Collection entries
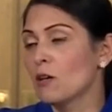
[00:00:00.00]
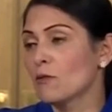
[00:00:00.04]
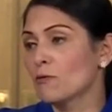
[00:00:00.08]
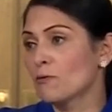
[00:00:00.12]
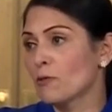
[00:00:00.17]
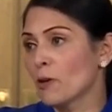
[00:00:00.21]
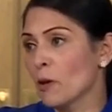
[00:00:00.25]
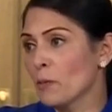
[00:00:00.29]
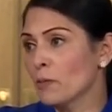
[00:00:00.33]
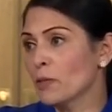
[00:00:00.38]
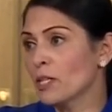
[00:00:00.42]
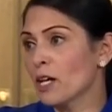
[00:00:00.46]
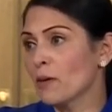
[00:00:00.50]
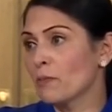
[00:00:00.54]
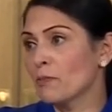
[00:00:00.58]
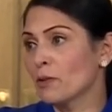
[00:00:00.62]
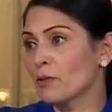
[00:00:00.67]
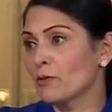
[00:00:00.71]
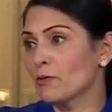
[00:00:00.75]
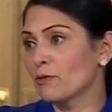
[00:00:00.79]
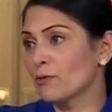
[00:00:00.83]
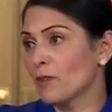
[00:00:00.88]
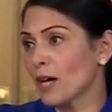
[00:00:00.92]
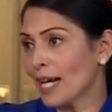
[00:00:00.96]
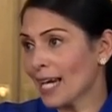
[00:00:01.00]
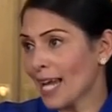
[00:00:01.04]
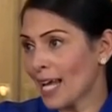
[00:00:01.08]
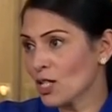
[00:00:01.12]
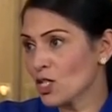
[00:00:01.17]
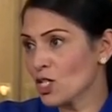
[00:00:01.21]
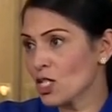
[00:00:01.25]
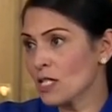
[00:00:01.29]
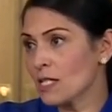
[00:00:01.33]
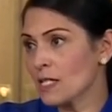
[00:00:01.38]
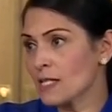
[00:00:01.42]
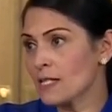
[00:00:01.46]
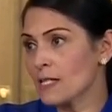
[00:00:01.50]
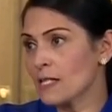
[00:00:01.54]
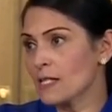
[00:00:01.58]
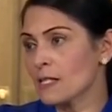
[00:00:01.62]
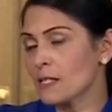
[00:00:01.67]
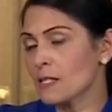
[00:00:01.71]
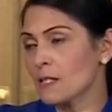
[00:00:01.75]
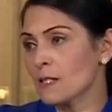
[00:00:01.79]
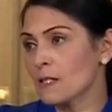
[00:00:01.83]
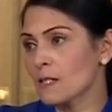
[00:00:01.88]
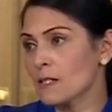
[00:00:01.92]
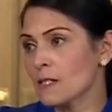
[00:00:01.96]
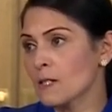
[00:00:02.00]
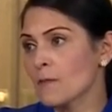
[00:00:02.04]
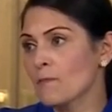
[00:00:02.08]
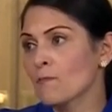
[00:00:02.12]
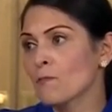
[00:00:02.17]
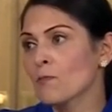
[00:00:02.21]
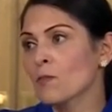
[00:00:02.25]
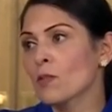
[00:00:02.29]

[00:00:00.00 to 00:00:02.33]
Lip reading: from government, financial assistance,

What you are asked to do
For this exercise, transcribe the entries above exactly, without any pictures.

Answer box
[00:00:00.00]
[00:00:00.04]
[00:00:00.08]
[00:00:00.12]
[00:00:00.17]
[00:00:00.21]
[00:00:00.25]
[00:00:00.29]
[00:00:00.33]
[00:00:00.38]
[00:00:00.42]
[00:00:00.46]
[00:00:00.50]
[00:00:00.54]
[00:00:00.58]
[00:00:00.62]
[00:00:00.67]
[00:00:00.71]
[00:00:00.75]
[00:00:00.79]
[00:00:00.83]
[00:00:00.88]
[00:00:00.92]
[00:00:00.96]
[00:00:01.00]
[00:00:01.04]
[00:00:01.08]
[00:00:01.12]
[00:00:01.17]
[00:00:01.21]
[00:00:01.25]
[00:00:01.29]
[00:00:01.33]
[00:00:01.38]
[00:00:01.42]
[00:00:01.46]
[00:00:01.50]
[00:00:01.54]
[00:00:01.58]
[00:00:01.62]
[00:00:01.67]
[00:00:01.71]
[00:00:01.75]
[00:00:01.79]
[00:00:01.83]
[00:00:01.88]
[00:00:01.92]
[00:00:01.96]
[00:00:02.00]
[00:00:02.04]
[00:00:02.08]
[00:00:02.12]
[00:00:02.17]
[00:00:02.21]
[00:00:02.25]
[00:00:02.29]

[00:00:00.00 to 00:00:02.33]
Lip reading: from government, financial assistance,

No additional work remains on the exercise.